The worst-case single-call complexity is O(n) if all n prior pings expire at once. But average and amortized complexity is O(1). Space complexity is O(w) where w is the maximum number of pings that can fall within any 3000ms window. In the worst case (pings every millisecond), w is 3001, giving O(1) effective space for this problem.
Amortized O(1) by the Accounting Argument
The amortized O(1) comes from the same argument as the two-stack queue: each element has exactly one push and one pop across its lifetime. Charge the cost of the pop to the original push — then every push (ping call) costs O(1) amortized, even if a later ping triggers many pops. Total work across n pings is O(n), so amortized cost per ping is O(1).
Walk-Through Example
Consider the sequence ping(1), ping(100), ping(3001), ping(3002). At ping(1): append 1; front is 1, check 1 >= 1-3000 = -2999, so no removal; queue = [1]; return 1. At ping(100): append 100; front is 1, check 1 >= 100-3000 = -2900, so no removal; queue = [1, 100]; return 2.

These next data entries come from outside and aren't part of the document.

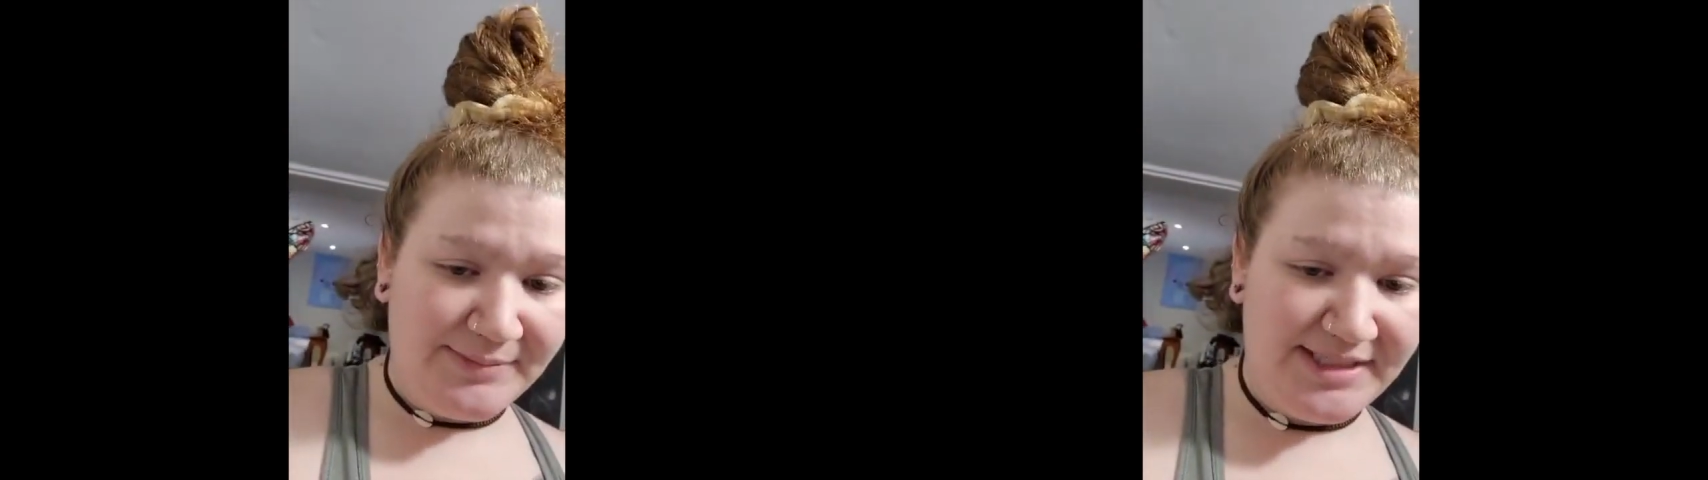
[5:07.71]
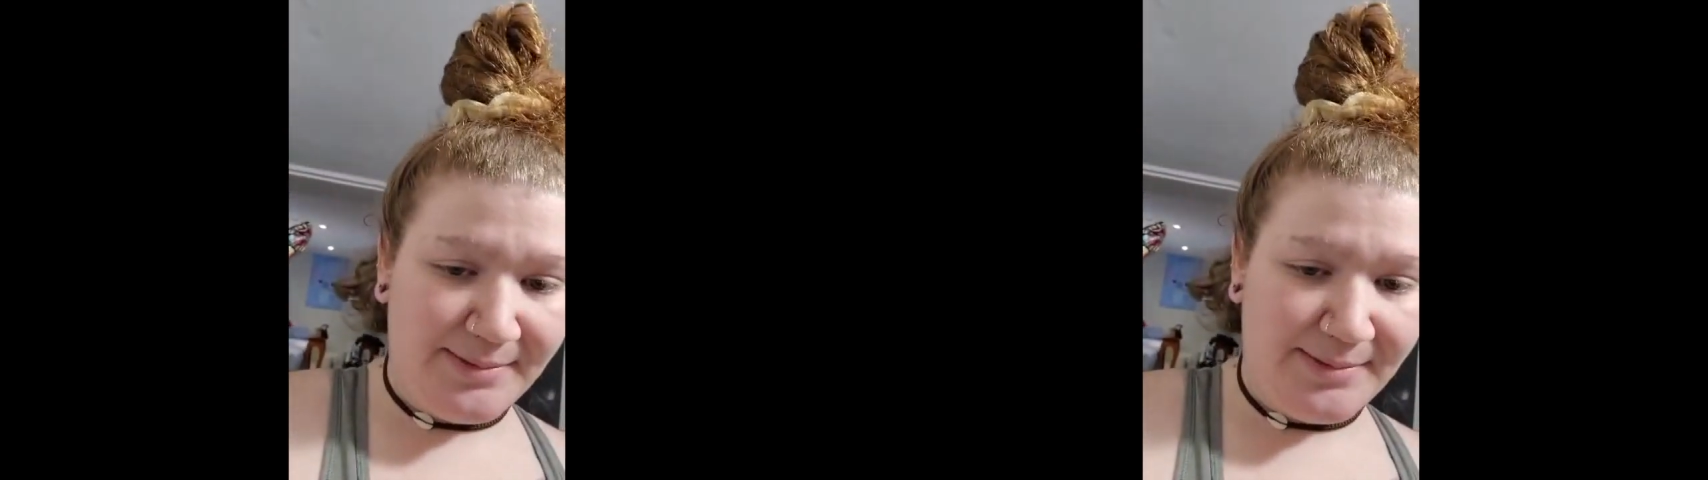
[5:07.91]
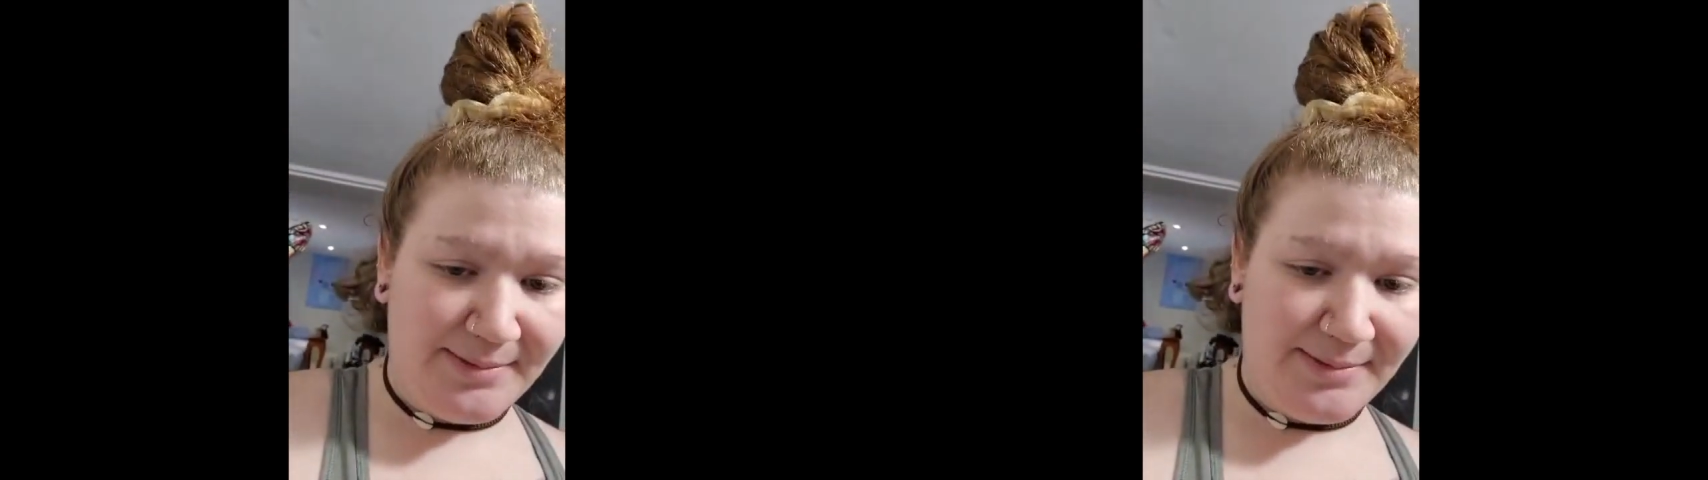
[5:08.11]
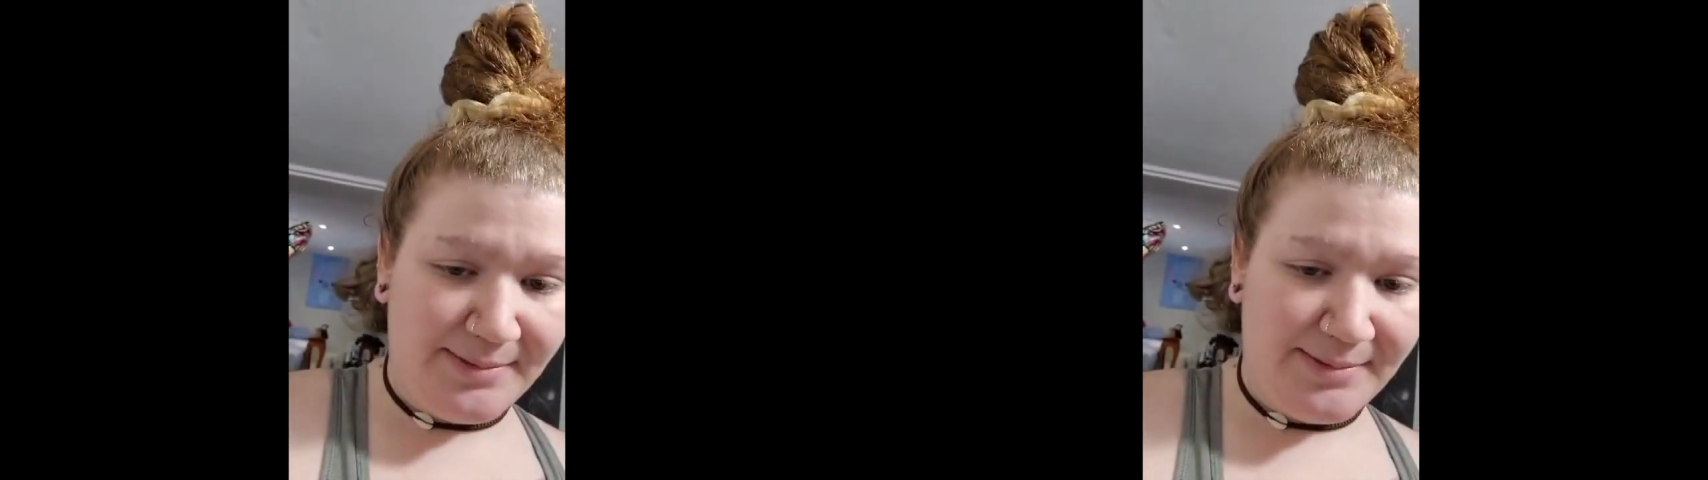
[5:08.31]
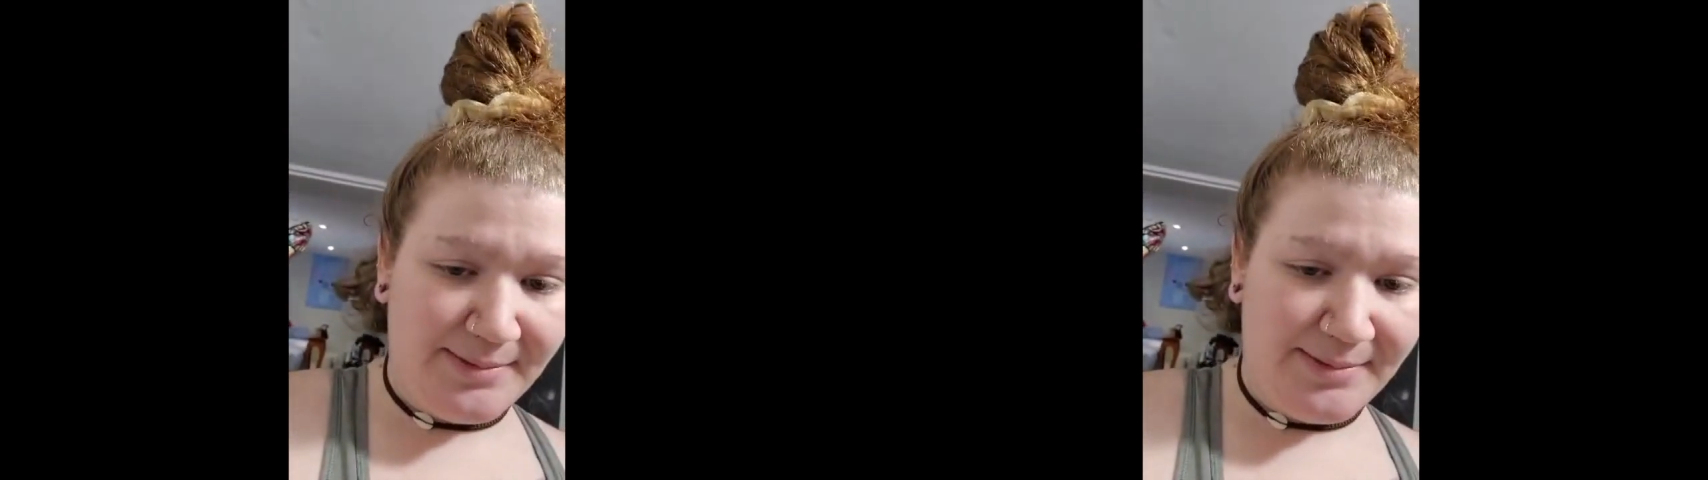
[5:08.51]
me step on it now.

At ping(3001): append 3001; front is 1, check 1 >= 3001-3000 = 1, boundary is 1 exactly; 1 >= 1 is true so 1 stays; queue = [1, 100, 3001]; return 3. At ping(3002): append 3002; front is 1, check 1 >= 3002-3000 = 2; 1 < 2 so remove 1; front is now 100, check 100 >= 2, yes; queue = [100, 3001, 3002]; return 3.
Notice that ping(3001) returns 3 because the window [1, 3001] includes all three timestamps. And ping(3002) also returns 3 because ping(1) at t=1 has now fallen outside the window [2, 3002]. The sliding window correctly updates with each new call without any global rescan.

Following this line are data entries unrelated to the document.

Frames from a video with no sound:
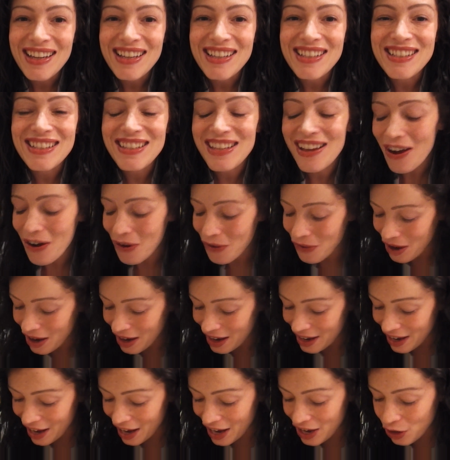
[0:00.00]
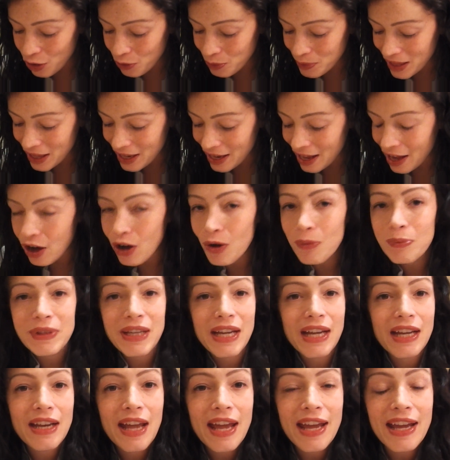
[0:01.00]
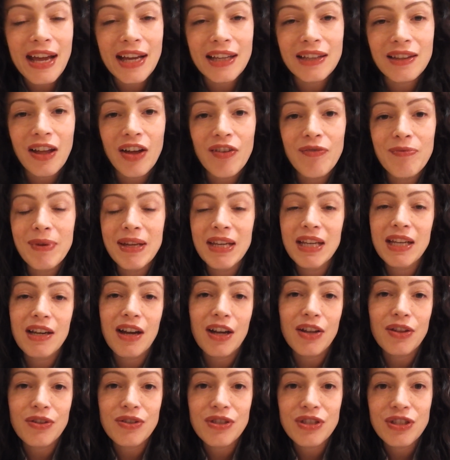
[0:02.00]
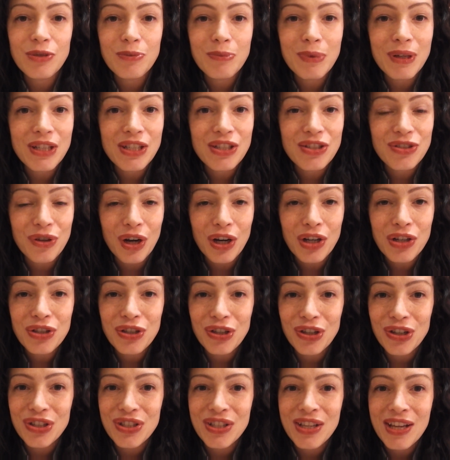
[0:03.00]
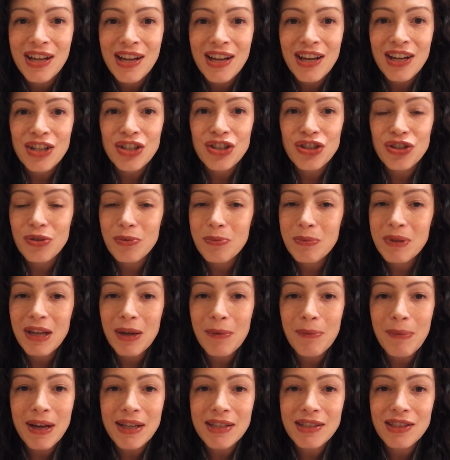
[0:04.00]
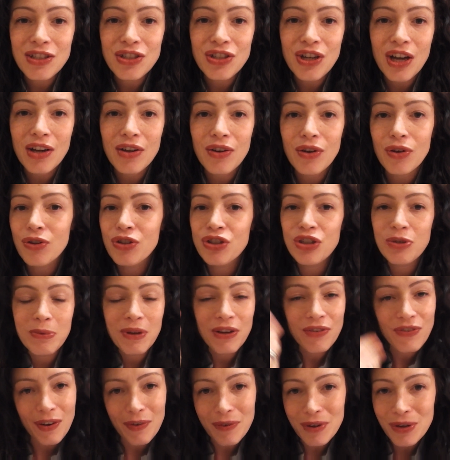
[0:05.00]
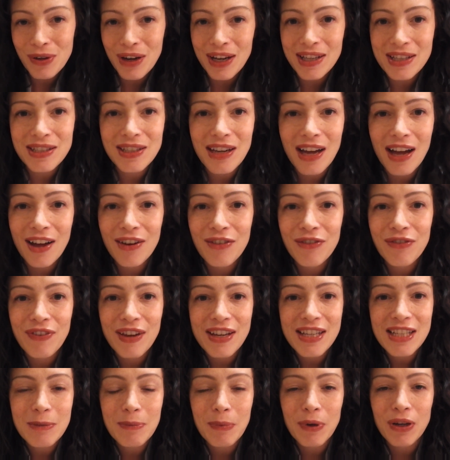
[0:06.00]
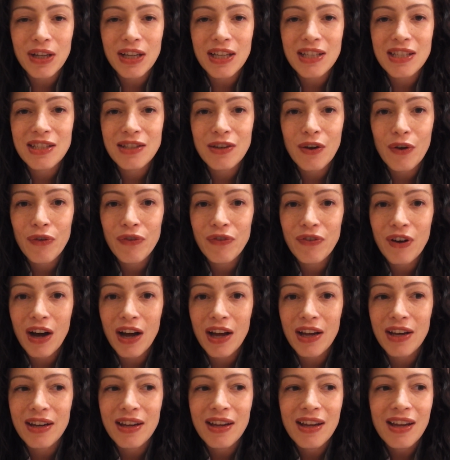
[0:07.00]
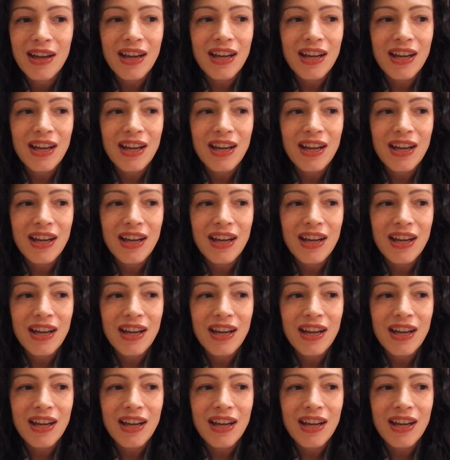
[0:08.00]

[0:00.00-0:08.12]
So I hope that helped. And hey, I love meeting other Zumba instructors. Shoot me a message on, or shoot me a friend request on Facebook. It's so fun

- 1ping(1): append 1; no expired entries (1 >= 1-3000); queue=[1]; return 1
- 2ping(100): append 100; no expired entries (1 >= 100-3000=-2900); queue=[1,100]; return 2
- 3ping(3001): append 3001; 1 >= 3001-3000=1 is true so 1 stays; queue=[1,100,3001]; return 3
- 4ping(3002): append 3002; 1 < 3002-3000=2 so remove 1; 100 >= 2 so stop; queue=[100,3001,3002]; return 3
Code Walkthrough — Python and Java
Python implementation: from collections import deque; class RecentCounter: def __init__(self): self.q = deque(); def ping(self, t: int) -> int: self.q.append(t); while self.q[0] < t - 3000: self.q.popleft(); return len(self.q). The deque is initialized once; each ping appends t and then runs the while loop to expire old entries. popleft() is O(1) for deque vs O(n) for list.pop(0).
Java implementation: class RecentCounter { ArrayDeque<Integer> q = new ArrayDeque<>(); public int ping(int t) { q.offer(t); while (q.peek() < t - 3000) q.poll(); return q.size(); } }. ArrayDeque.offer() adds to the tail and poll() removes from the head, both in O(1) amortized time. peek() reads the head without removing it for the boundary check.
Both implementations follow the same three-line logic: append, cleanup, size. The only language difference is deque API naming. The critical correctness detail is using strict less-than (< t-3000) in the while condition so that entries exactly at t-3000 are correctly included in the count.
Use deque, Not list, in Python
Do not use a plain Python list and pop(0) for the front removal: list.pop(0) is O(n) because Python must shift all remaining elements left. This turns the amortized O(1) algorithm into O(n) per ping. Use collections.deque with popleft() which is O(1). In Java, use ArrayDeque rather than LinkedList for better cache performance, but either gives O(1) amortized.